The global consulting industry, already slowed by weaker markets in the U.K., China, Saudi Arabia and Australia, is now facing a new test from within: former consultants teaching artificial intelligence how to do their work.
Roughly 150 ex-consultants from McKinsey, Bain and Boston Consulting Group have been hired under a program called Project Argentum, Bloomberg News reported Thursday, citing documents from the program. The initiative is run by Mercor, an AI-driven hiring startup that previously helped staff a similar effort to train OpenAI’s models on investment banking tasks.
Argentum’s participants are helping AI systems, including Google’s (GOOG) (GOOGL) Gemini, learn to perform consulting fundamentals such as market analysis, financial modeling, and presentation writing. Applicants complete an AI-based interview, and successful hires are paid about $110 an hour for up to 19 hours weekly, the documents indicate.
The project highlights the consulting sector’s uneasy relationship with automation. As firms cut costs and client demand cools, many — including McKinsey, which uses its internal platform “Lilli” for slide decks and proposals — are integrating generative AI into daily operations.
While AI could help consultants handle routine work more efficiently, the same technology may eventually let clients bypass firms altogether for basic analytical tasks once handled by junior staff.

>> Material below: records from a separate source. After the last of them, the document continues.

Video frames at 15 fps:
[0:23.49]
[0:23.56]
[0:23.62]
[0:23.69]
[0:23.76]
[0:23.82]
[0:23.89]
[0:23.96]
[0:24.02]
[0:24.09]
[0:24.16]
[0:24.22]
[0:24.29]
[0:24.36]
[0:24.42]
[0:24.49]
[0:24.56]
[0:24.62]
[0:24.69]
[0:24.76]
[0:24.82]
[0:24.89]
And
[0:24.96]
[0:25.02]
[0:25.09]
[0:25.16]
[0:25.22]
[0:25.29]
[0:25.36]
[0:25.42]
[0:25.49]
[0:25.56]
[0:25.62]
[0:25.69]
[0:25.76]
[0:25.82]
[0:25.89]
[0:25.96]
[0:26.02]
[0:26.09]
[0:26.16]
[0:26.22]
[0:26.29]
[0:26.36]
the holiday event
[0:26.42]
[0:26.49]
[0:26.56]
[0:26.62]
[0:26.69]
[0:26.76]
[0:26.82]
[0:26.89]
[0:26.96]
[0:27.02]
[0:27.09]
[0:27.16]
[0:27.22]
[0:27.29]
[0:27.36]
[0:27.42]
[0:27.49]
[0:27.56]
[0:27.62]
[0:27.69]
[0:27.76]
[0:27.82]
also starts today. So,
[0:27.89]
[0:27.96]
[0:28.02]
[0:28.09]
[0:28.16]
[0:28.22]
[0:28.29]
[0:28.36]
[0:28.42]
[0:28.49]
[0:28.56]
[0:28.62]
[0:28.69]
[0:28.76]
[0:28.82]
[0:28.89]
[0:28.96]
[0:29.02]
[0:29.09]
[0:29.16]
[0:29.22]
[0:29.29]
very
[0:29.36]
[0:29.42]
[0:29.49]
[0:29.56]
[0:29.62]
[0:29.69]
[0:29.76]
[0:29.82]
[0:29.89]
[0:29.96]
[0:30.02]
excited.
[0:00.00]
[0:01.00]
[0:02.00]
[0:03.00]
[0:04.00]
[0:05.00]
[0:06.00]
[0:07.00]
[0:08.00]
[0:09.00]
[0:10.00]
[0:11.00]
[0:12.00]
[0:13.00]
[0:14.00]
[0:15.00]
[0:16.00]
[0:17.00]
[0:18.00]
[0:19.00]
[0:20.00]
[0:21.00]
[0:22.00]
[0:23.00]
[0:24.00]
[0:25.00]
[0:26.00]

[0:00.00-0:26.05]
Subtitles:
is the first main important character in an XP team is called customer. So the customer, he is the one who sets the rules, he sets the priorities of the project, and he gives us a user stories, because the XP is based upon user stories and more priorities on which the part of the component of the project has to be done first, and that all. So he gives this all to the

Mercor’s online job posting describes Argentum as a “long-term collaboration with a leading AI lab” aimed at enhancing model performance on consulting-related projects. Participants must follow strict guidelines to ensure professional-quality writing and data accuracy.
The effort underscores how quickly AI is moving beyond experimentation to absorb high-skill professional workflows, potentially redefining what entry-level consulting looks like in the years ahead, Bloomberg News reported.